Task prompt:
Make an exact copy of every entry below, with the pictures left out.

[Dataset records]

........

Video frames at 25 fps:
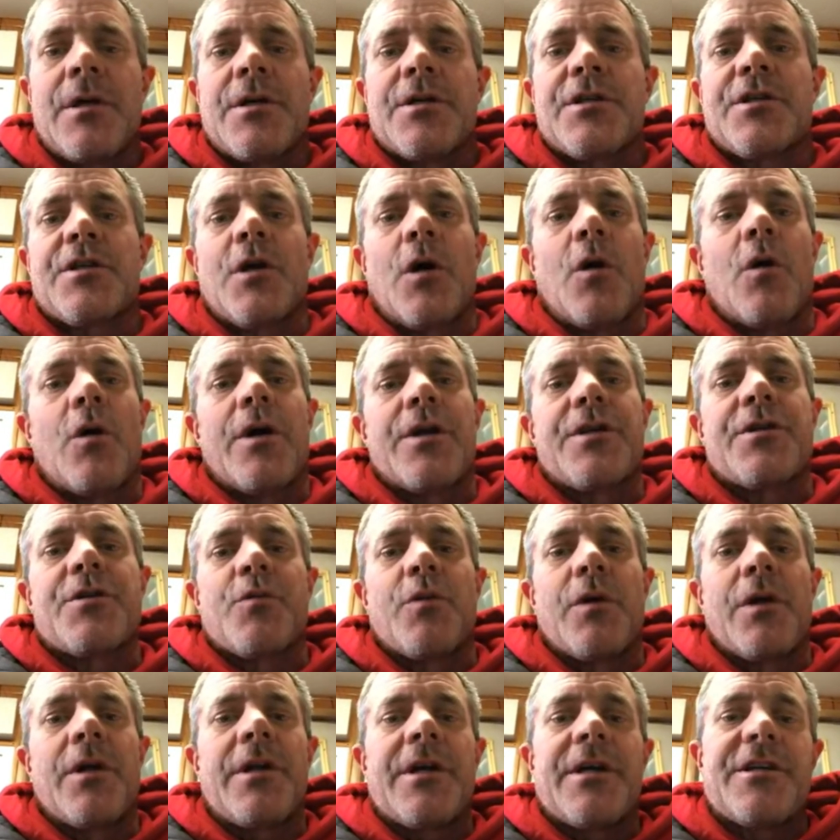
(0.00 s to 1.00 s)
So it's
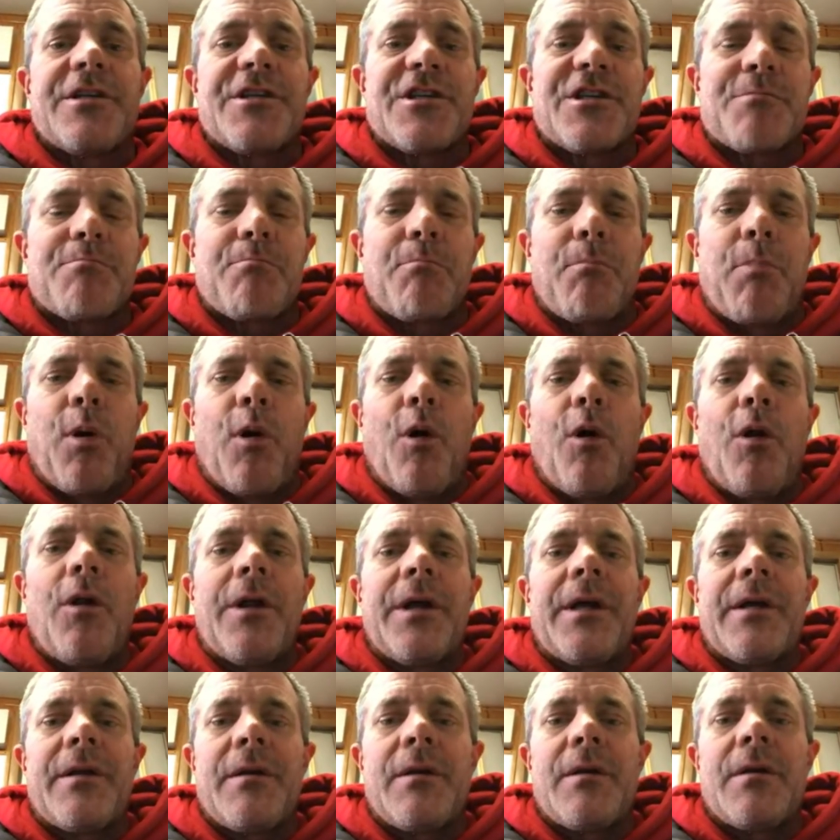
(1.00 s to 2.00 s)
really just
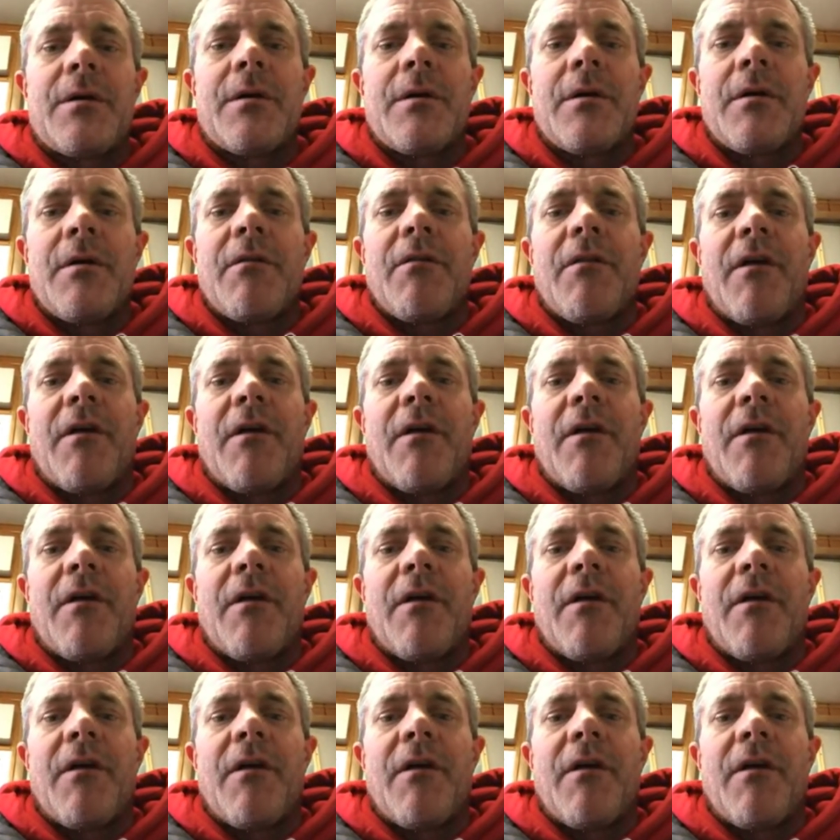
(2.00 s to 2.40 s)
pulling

........

Reply to the task:
Video frames at 25 fps:
(0.00 s to 1.00 s)
So it's
(1.00 s to 2.00 s)
really just
(2.00 s to 2.40 s)
pulling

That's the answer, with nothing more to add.